DESCRIPTION OF THE TASK »
Here you must reproduce each line of the data exactly.

Records contained in a dataset

◇ ◇ ◇

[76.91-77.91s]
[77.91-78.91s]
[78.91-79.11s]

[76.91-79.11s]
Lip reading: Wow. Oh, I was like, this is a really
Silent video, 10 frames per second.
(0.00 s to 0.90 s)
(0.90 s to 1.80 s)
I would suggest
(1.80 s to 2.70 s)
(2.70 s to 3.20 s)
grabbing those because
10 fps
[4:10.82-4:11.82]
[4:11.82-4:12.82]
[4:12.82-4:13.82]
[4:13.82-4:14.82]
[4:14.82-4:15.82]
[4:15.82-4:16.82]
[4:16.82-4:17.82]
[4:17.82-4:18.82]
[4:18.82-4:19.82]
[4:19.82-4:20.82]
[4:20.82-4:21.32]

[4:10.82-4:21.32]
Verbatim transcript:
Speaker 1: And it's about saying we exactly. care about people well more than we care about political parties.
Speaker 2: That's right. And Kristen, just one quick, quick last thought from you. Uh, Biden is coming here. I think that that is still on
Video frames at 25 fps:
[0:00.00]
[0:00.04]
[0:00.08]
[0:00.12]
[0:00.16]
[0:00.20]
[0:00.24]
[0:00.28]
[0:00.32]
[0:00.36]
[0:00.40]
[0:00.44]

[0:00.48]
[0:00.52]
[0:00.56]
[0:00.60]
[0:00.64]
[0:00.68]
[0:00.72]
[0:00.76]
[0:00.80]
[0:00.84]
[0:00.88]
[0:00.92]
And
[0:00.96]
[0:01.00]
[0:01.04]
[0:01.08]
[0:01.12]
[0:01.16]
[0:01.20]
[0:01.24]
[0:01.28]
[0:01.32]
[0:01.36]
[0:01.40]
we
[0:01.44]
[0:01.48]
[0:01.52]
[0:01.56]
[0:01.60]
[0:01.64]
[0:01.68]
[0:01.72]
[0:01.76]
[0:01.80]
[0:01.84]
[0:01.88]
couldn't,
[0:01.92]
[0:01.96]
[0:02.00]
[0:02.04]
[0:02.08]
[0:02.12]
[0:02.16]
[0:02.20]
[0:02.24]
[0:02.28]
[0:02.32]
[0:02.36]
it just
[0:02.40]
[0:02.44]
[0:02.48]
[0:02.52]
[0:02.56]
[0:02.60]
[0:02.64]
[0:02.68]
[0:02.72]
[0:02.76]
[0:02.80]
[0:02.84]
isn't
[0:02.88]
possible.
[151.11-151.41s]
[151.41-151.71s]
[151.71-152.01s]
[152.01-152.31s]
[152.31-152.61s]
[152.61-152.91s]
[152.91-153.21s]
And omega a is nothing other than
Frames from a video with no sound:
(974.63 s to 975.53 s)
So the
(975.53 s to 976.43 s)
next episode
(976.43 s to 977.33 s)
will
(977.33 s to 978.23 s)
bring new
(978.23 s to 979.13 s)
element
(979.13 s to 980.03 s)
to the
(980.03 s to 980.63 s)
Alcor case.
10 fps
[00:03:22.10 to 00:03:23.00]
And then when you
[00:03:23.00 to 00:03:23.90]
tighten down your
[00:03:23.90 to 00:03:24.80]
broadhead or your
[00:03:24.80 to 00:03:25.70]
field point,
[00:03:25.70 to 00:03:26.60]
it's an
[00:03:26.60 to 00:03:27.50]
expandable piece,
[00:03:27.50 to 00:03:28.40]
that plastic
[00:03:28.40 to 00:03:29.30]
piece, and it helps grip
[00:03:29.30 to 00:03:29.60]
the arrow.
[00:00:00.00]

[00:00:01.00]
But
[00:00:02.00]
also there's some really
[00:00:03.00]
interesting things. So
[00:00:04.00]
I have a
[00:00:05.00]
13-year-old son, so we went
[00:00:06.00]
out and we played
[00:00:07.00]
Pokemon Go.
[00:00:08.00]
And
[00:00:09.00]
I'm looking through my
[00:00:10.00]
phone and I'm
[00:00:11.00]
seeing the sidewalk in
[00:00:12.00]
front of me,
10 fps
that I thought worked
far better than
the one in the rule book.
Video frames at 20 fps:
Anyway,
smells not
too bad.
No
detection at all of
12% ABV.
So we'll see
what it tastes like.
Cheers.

◇ ◇ ◇

RESPONSE »
[76.91-77.91s]
[77.91-78.91s]
[78.91-79.11s]

[76.91-79.11s]
Lip reading: Wow. Oh, I was like, this is a really
Silent video, 10 frames per second.
(0.00 s to 0.90 s)
(0.90 s to 1.80 s)
I would suggest
(1.80 s to 2.70 s)
(2.70 s to 3.20 s)
grabbing those because
10 fps
[4:10.82-4:11.82]
[4:11.82-4:12.82]
[4:12.82-4:13.82]
[4:13.82-4:14.82]
[4:14.82-4:15.82]
[4:15.82-4:16.82]
[4:16.82-4:17.82]
[4:17.82-4:18.82]
[4:18.82-4:19.82]
[4:19.82-4:20.82]
[4:20.82-4:21.32]

[4:10.82-4:21.32]
Verbatim transcript:
Speaker 1: And it's about saying we exactly. care about people well more than we care about political parties.
Speaker 2: That's right. And Kristen, just one quick, quick last thought from you. Uh, Biden is coming here. I think that that is still on
Video frames at 25 fps:
[0:00.00]
[0:00.04]
[0:00.08]
[0:00.12]
[0:00.16]
[0:00.20]
[0:00.24]
[0:00.28]
[0:00.32]
[0:00.36]
[0:00.40]
[0:00.44]

[0:00.48]
[0:00.52]
[0:00.56]
[0:00.60]
[0:00.64]
[0:00.68]
[0:00.72]
[0:00.76]
[0:00.80]
[0:00.84]
[0:00.88]
[0:00.92]
And
[0:00.96]
[0:01.00]
[0:01.04]
[0:01.08]
[0:01.12]
[0:01.16]
[0:01.20]
[0:01.24]
[0:01.28]
[0:01.32]
[0:01.36]
[0:01.40]
we
[0:01.44]
[0:01.48]
[0:01.52]
[0:01.56]
[0:01.60]
[0:01.64]
[0:01.68]
[0:01.72]
[0:01.76]
[0:01.80]
[0:01.84]
[0:01.88]
couldn't,
[0:01.92]
[0:01.96]
[0:02.00]
[0:02.04]
[0:02.08]
[0:02.12]
[0:02.16]
[0:02.20]
[0:02.24]
[0:02.28]
[0:02.32]
[0:02.36]
it just
[0:02.40]
[0:02.44]
[0:02.48]
[0:02.52]
[0:02.56]
[0:02.60]
[0:02.64]
[0:02.68]
[0:02.72]
[0:02.76]
[0:02.80]
[0:02.84]
isn't
[0:02.88]
possible.
[151.11-151.41s]
[151.41-151.71s]
[151.71-152.01s]
[152.01-152.31s]
[152.31-152.61s]
[152.61-152.91s]
[152.91-153.21s]
And omega a is nothing other than
Frames from a video with no sound:
(974.63 s to 975.53 s)
So the
(975.53 s to 976.43 s)
next episode
(976.43 s to 977.33 s)
will
(977.33 s to 978.23 s)
bring new
(978.23 s to 979.13 s)
element
(979.13 s to 980.03 s)
to the
(980.03 s to 980.63 s)
Alcor case.
10 fps
[00:03:22.10 to 00:03:23.00]
And then when you
[00:03:23.00 to 00:03:23.90]
tighten down your
[00:03:23.90 to 00:03:24.80]
broadhead or your
[00:03:24.80 to 00:03:25.70]
field point,
[00:03:25.70 to 00:03:26.60]
it's an
[00:03:26.60 to 00:03:27.50]
expandable piece,
[00:03:27.50 to 00:03:28.40]
that plastic
[00:03:28.40 to 00:03:29.30]
piece, and it helps grip
[00:03:29.30 to 00:03:29.60]
the arrow.
[00:00:00.00]

[00:00:01.00]
But
[00:00:02.00]
also there's some really
[00:00:03.00]
interesting things. So
[00:00:04.00]
I have a
[00:00:05.00]
13-year-old son, so we went
[00:00:06.00]
out and we played
[00:00:07.00]
Pokemon Go.
[00:00:08.00]
And
[00:00:09.00]
I'm looking through my
[00:00:10.00]
phone and I'm
[00:00:11.00]
seeing the sidewalk in
[00:00:12.00]
front of me,
10 fps
that I thought worked
far better than
the one in the rule book.
Video frames at 20 fps:
Anyway,
smells not
too bad.
No
detection at all of
12% ABV.
So we'll see
what it tastes like.
Cheers.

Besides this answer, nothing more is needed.